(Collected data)
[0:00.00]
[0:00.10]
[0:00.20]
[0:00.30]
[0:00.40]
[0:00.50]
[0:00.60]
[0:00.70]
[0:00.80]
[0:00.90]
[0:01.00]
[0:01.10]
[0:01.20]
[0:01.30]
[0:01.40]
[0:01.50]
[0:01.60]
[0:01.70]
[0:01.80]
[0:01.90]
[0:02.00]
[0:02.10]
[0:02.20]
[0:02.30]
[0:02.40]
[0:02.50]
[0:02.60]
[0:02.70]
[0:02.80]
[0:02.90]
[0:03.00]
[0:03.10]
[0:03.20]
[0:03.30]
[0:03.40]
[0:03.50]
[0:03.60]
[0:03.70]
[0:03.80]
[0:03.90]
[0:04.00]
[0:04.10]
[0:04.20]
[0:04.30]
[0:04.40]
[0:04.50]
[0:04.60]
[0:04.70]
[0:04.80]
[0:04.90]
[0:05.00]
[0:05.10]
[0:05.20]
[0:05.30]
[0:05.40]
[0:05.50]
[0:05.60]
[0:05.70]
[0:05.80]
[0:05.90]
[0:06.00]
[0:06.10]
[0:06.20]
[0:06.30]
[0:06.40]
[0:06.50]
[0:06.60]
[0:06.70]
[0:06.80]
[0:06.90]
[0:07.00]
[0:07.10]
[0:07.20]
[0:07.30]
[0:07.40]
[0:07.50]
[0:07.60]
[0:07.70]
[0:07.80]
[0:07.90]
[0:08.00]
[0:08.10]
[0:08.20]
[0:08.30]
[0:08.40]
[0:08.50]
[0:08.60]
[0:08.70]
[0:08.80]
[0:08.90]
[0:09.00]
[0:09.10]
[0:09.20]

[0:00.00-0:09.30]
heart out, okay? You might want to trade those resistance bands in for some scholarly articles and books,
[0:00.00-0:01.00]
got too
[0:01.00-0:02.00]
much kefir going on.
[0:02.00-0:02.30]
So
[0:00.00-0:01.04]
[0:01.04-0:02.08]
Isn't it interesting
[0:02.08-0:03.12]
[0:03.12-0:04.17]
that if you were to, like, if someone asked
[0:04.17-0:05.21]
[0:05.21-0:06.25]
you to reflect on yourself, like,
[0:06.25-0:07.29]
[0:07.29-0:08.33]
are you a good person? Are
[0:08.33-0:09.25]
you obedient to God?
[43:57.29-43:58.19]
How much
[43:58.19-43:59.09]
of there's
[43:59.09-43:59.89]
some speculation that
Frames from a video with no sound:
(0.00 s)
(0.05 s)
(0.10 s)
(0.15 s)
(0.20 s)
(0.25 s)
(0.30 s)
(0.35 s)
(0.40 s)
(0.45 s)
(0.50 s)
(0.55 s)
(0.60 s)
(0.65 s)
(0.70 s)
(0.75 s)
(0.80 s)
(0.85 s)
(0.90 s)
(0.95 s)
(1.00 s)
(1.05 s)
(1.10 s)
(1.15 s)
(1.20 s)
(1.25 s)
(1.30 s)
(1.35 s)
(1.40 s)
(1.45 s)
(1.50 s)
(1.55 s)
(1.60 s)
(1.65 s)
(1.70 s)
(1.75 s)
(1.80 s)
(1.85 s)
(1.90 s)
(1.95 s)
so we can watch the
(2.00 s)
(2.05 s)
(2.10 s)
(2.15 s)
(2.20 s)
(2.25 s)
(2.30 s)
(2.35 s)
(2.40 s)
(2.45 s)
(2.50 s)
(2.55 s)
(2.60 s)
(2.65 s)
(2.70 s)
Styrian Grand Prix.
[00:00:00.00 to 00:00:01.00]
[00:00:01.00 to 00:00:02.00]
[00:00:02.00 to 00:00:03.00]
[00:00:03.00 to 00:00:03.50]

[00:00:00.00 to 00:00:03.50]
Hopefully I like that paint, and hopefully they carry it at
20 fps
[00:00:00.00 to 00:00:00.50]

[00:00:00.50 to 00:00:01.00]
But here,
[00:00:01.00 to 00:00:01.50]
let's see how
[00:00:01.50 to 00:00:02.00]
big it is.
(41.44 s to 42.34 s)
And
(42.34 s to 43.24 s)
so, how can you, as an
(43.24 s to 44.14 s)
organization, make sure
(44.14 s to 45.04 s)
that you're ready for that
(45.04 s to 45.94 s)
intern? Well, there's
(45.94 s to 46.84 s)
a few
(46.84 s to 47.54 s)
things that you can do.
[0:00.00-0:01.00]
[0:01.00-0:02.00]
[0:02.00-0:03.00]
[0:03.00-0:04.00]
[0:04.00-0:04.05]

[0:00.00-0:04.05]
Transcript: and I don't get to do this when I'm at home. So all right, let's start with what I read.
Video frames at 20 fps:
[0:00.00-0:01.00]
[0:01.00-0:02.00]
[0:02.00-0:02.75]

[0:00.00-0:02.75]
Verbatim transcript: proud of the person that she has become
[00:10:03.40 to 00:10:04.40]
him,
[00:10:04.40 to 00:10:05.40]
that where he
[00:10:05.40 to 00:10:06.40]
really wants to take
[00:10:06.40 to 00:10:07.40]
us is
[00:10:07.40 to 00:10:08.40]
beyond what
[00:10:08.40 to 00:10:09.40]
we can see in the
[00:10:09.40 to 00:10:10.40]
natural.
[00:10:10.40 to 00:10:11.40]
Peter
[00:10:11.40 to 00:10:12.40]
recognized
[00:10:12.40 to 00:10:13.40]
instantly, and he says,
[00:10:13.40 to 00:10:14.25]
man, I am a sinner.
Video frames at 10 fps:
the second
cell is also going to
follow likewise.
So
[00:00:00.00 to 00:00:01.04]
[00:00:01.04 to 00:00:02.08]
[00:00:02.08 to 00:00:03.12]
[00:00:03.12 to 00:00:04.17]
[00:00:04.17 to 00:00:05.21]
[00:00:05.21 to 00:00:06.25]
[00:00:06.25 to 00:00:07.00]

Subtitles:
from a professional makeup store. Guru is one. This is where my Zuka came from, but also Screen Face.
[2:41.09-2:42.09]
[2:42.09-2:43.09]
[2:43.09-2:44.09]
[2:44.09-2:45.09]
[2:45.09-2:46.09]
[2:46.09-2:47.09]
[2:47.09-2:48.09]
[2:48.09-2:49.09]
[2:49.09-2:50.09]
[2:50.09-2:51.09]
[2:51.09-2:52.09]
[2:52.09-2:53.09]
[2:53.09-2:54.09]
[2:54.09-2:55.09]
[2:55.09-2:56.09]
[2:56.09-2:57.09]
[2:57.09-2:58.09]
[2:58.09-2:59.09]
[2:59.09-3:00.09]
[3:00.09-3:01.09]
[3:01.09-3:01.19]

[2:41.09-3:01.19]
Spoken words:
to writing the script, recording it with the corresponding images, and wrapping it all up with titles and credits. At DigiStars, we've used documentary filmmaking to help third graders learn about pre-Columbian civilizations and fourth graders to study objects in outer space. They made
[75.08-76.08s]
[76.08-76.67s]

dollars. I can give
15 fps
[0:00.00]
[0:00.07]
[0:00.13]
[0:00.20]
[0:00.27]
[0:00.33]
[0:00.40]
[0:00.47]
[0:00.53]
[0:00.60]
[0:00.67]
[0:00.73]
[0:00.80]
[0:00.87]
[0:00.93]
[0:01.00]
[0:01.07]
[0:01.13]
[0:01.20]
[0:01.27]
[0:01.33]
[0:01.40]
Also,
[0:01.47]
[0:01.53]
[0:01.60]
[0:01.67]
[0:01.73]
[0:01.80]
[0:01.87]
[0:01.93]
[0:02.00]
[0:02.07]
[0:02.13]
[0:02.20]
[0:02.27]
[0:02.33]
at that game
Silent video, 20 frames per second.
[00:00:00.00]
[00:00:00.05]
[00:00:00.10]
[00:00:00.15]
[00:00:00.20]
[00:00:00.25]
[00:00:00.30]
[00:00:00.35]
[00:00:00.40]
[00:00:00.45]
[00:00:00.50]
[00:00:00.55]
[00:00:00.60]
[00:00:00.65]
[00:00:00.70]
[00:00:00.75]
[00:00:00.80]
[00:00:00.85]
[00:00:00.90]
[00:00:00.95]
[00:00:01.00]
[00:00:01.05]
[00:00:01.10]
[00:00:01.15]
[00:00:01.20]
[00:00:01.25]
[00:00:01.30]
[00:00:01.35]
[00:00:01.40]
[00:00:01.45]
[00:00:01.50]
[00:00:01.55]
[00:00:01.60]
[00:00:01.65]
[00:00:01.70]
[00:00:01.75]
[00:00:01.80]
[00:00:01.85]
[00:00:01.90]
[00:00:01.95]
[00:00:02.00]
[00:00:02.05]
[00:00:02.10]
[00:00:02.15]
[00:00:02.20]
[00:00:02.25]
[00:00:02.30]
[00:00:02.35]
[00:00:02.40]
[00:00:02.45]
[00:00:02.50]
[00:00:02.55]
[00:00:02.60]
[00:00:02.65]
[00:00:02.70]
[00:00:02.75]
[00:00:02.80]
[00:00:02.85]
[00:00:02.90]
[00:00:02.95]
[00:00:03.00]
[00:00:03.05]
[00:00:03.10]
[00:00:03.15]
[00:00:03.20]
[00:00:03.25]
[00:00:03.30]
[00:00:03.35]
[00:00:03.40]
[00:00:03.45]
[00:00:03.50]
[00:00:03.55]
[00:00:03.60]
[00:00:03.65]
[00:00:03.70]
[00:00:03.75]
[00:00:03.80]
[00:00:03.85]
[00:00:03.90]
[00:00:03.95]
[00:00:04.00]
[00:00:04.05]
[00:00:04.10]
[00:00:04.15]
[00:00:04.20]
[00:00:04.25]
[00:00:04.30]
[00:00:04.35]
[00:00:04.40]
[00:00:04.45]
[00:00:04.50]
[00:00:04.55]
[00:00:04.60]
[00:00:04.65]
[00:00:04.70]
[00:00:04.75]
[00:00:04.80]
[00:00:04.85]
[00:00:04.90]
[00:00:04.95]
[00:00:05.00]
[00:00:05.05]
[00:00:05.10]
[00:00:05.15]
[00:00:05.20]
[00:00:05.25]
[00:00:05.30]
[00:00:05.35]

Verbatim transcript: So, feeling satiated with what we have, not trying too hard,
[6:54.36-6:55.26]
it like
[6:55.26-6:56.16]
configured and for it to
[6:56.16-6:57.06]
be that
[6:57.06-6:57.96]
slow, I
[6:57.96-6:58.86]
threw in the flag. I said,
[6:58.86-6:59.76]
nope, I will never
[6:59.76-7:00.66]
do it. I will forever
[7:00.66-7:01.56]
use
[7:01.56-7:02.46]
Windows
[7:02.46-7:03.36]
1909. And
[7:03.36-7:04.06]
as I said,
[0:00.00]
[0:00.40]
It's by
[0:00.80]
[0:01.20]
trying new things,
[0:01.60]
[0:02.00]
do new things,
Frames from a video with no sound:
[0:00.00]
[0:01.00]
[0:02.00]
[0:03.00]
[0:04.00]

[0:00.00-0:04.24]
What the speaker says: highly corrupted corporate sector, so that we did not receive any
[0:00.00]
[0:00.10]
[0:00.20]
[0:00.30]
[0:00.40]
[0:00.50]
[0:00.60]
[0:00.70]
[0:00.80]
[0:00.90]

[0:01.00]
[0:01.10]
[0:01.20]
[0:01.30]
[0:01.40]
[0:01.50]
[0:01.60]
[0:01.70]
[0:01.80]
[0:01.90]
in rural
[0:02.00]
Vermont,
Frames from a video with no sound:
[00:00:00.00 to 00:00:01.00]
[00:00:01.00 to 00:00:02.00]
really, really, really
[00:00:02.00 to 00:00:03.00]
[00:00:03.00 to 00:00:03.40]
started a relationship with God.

### Exercise details:
Would you copy out exactly the lines above that start at the one containing "[00:00:03.25]" and end at the one containing "[00:00:04.35]", inclusive?

### Answer section:
[00:00:03.25]
[00:00:03.30]
[00:00:03.35]
[00:00:03.40]
[00:00:03.45]
[00:00:03.50]
[00:00:03.55]
[00:00:03.60]
[00:00:03.65]
[00:00:03.70]
[00:00:03.75]
[00:00:03.80]
[00:00:03.85]
[00:00:03.90]
[00:00:03.95]
[00:00:04.00]
[00:00:04.05]
[00:00:04.10]
[00:00:04.15]
[00:00:04.20]
[00:00:04.25]
[00:00:04.30]
[00:00:04.35]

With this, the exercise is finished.